In the bad old days of rampaging hordes and empires, those in power
simply took what resources and wealth they wanted after defeating the
defending army: gold, women, wine, etc. were simply grabbed by the
conquerors and hauled off.
The advent of finance enabled new and less overt forms of expropriation. Let's
say that three traders enter a great trading fair seeking to buy goods
to sell elsewhere for a fat profit. That is, after all, the purpose of
the fair: to enable buyers and sellers to mutually profit.
One trader uses the time-honored method of letters of credit: he buys
and sells during the fair by exchanging letters of credit which are
settled at the end of the fair via payment of balances due with gold or
silver.
Ultimately, the trader's purchases are limited by the amount of silver/gold (i.e. real money) he possesses.

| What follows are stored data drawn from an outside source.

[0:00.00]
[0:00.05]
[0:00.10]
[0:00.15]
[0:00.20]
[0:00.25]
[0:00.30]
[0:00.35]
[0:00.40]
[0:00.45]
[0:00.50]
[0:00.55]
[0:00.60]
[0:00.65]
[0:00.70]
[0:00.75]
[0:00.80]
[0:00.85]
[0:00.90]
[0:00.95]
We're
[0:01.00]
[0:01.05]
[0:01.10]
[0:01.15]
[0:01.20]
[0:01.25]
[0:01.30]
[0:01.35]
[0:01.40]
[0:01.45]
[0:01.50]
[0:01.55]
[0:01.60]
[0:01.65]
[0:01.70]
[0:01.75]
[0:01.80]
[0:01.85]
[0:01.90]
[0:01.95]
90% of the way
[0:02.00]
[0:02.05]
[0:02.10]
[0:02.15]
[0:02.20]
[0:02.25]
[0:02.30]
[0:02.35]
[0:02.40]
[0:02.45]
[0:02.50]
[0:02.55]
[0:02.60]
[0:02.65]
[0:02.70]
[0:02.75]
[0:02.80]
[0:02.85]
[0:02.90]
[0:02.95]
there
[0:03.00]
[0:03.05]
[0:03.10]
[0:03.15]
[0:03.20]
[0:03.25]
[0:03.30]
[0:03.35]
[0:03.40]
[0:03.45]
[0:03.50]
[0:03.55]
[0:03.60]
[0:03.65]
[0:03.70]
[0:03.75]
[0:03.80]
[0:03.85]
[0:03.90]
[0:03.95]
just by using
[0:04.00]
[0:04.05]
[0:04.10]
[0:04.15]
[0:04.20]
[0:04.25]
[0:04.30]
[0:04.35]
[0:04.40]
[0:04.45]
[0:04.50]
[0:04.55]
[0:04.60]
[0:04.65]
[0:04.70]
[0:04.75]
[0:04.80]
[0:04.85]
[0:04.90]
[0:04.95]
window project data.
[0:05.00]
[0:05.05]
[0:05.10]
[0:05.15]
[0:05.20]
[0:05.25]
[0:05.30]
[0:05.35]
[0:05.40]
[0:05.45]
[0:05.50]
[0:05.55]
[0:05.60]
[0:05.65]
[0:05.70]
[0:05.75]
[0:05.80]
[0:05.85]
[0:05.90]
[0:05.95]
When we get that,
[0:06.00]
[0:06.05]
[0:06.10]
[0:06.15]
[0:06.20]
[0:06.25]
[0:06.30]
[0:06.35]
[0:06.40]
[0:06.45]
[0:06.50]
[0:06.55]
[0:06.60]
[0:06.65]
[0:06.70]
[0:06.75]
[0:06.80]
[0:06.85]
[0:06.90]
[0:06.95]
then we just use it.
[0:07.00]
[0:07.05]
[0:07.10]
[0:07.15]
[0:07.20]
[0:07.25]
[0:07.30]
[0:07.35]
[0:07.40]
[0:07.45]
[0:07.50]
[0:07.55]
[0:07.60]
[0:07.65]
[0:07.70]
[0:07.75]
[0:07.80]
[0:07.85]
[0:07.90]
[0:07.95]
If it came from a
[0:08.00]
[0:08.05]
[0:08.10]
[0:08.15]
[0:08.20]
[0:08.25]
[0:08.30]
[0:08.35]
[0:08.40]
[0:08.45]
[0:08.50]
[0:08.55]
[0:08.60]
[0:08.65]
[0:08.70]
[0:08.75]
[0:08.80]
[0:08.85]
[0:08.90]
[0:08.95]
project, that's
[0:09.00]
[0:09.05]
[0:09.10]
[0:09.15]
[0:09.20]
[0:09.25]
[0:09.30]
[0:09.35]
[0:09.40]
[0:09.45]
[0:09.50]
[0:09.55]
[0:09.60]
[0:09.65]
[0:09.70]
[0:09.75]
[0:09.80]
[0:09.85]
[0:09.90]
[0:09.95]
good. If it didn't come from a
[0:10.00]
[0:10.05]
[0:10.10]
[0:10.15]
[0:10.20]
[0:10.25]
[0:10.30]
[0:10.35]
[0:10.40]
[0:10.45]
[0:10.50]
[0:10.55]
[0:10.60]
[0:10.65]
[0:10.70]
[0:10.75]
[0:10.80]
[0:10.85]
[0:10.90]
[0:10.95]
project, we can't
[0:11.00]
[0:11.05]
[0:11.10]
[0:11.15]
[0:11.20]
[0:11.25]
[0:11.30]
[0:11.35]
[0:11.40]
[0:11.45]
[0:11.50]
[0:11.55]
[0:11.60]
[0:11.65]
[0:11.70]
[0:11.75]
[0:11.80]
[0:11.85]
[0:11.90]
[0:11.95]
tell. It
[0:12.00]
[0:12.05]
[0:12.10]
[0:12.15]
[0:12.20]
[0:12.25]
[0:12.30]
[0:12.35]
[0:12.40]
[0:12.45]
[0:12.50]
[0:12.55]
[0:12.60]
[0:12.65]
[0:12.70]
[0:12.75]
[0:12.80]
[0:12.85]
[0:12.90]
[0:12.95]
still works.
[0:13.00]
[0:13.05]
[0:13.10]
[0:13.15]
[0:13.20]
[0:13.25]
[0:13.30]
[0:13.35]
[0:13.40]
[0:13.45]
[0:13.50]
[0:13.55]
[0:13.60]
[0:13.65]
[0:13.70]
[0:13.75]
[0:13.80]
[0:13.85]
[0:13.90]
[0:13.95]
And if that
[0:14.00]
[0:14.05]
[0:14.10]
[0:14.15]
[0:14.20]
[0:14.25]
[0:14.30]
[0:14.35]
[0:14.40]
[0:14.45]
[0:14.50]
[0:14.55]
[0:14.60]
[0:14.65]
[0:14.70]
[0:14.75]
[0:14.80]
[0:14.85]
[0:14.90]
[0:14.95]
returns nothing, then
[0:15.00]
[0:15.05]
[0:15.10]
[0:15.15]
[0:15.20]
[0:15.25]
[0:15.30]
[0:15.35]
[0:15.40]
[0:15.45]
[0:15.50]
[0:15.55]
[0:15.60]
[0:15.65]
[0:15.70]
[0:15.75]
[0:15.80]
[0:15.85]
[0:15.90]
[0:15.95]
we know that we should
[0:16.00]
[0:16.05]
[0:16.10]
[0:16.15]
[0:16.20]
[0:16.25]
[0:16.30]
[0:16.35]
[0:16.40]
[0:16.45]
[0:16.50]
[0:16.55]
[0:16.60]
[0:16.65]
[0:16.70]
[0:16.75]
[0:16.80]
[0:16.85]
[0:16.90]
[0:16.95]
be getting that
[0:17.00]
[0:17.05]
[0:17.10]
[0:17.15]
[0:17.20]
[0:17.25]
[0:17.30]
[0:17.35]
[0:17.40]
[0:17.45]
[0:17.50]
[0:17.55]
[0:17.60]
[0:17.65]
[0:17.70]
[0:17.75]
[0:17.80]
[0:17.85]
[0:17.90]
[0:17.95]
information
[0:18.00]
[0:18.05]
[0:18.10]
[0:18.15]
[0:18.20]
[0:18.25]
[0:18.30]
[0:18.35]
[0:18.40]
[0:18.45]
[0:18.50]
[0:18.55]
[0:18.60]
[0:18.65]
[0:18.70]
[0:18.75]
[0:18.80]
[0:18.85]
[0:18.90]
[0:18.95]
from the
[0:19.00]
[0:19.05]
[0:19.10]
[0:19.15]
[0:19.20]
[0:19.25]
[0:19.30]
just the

Trader #2 has access to leveraged credit, meaning that he has borrowed
100 units of gold with a mere 10 units of gold and the promise of paying
interest on the borrowed 90 units.
This trader can buy 10 times more goods than Trader #1, and thus reap 10
times more profit. After paying 10% in interest, Trader #2 reaps 9
times more profit based on the credit-based expansion of his claim on
resources.
The issuance of paper money is an even more astonishing shortcut claim on real-world resources. Trader
#3 brings a printing press to the fair and prints off "money" which is a
claim on resources. The paper is intrinsically worthless, but if
sellers at the fair accept its claimed value, then they exchange real
resources for this claim of value.
Needless to say, those with access to leveraged credit and the issuance
of fiat money have the power to make claims on resources without
actually having produced anything of value or earned tangible forms of
wealth.
Those with political power and wealth naturally have monopolies on the
issuance of credit and paper money, as these enable the acquisition of
real wealth without actually having to produce or earn the wealth.
This system is intrinsically unstable, as the financial claims of
credit and fiat money on limited real-world resources and wealth
eventually far exceed real-world resources, and the system of claims
collapses in a heap. Though this end-state can easily be predicted,
the actual moment of collapse is not predictable, as those holding power
have a vast menu of ways to mask their expropriation and keep the game
going.
To fill out the menu, just list every program and press release over the
past five years of financial legerdemain from the Federal Reserve, the
European Central Bank, the Bank of Japan and the Chinese state banks.
They all boil down to enforcing the claims of unearned wealth, i.e.
freshly issued credit and currency, on real-world resources.